I have some bulk-RNA sequencing data that I need to do differential expression significance testing on. I have two conditions, WT and KO, with two replicates each, giving me a dataframe that looks like the following (the columns are in counts):
WT1 WT2 KO1 KO2
gene1 1.3 1.23 3.42 3.45
gene2 2.6 2.54 1.22 1.21
gene3 5.54 2.32 1.21 1.10
My questions are, how do I get a column on the right with a p-value for each gene so that I can construct a Volcano plot of the data? Basically, what statistical test do I need to use to generate that column, and what function do I use in R to do so? I'm sorry if this isn't technically a question that I'm supposed to ask here, but frankly I didn't know where else to post. Thanks in advance!
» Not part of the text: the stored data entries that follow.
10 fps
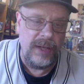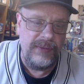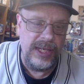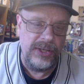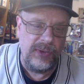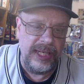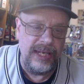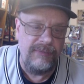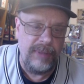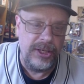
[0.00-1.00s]
of these
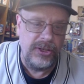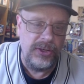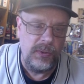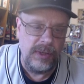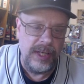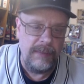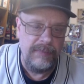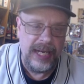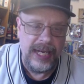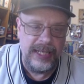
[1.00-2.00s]
relief pitchers will come
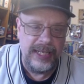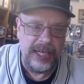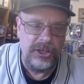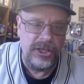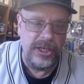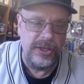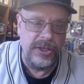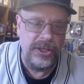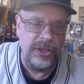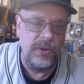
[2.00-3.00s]
back next year
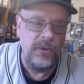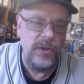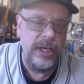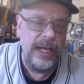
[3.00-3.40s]
too.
just in case someone ends up caring about this question and I'm not just screaming into the ether (per the usual), I figured this out. Basically, for this kind of data I need to use either a one-way ANOVA test or a two-tailed t-test, which basically end up being the same thing (at least in this case). I decided to go with the t.test() function in R, as it's a little bit easier to understand (at least if you're not super familiar with statistics in R). Normally, the t.test function produces a summary that looks like this:
Welch Two Sample t-test
data: bulk_data[1, 1:2] and bulk_data[1, 3:4]
t = -0.93364, df = 1.1978, p-value = 0.5002
alternative hypothesis: true difference in means is not equal to 0
95 percent confidence interval:
-0.3807992 0.3068266
sample estimates:
mean of x mean of y
0.09525708 0.13224335
I needed to remove the p-value object and add it to the fifth column of the data frame, so I used this loop:
for (i in 1:nrow(bulk_data)) {
t <- t.test(x = bulk_data[i, 1:2], y = bulk_data[i, 3:4], alternative = "two.sided")
bulk_data[i, 5] <- t$p.value
}
This gave me a very nice list of p-values in the fifth column.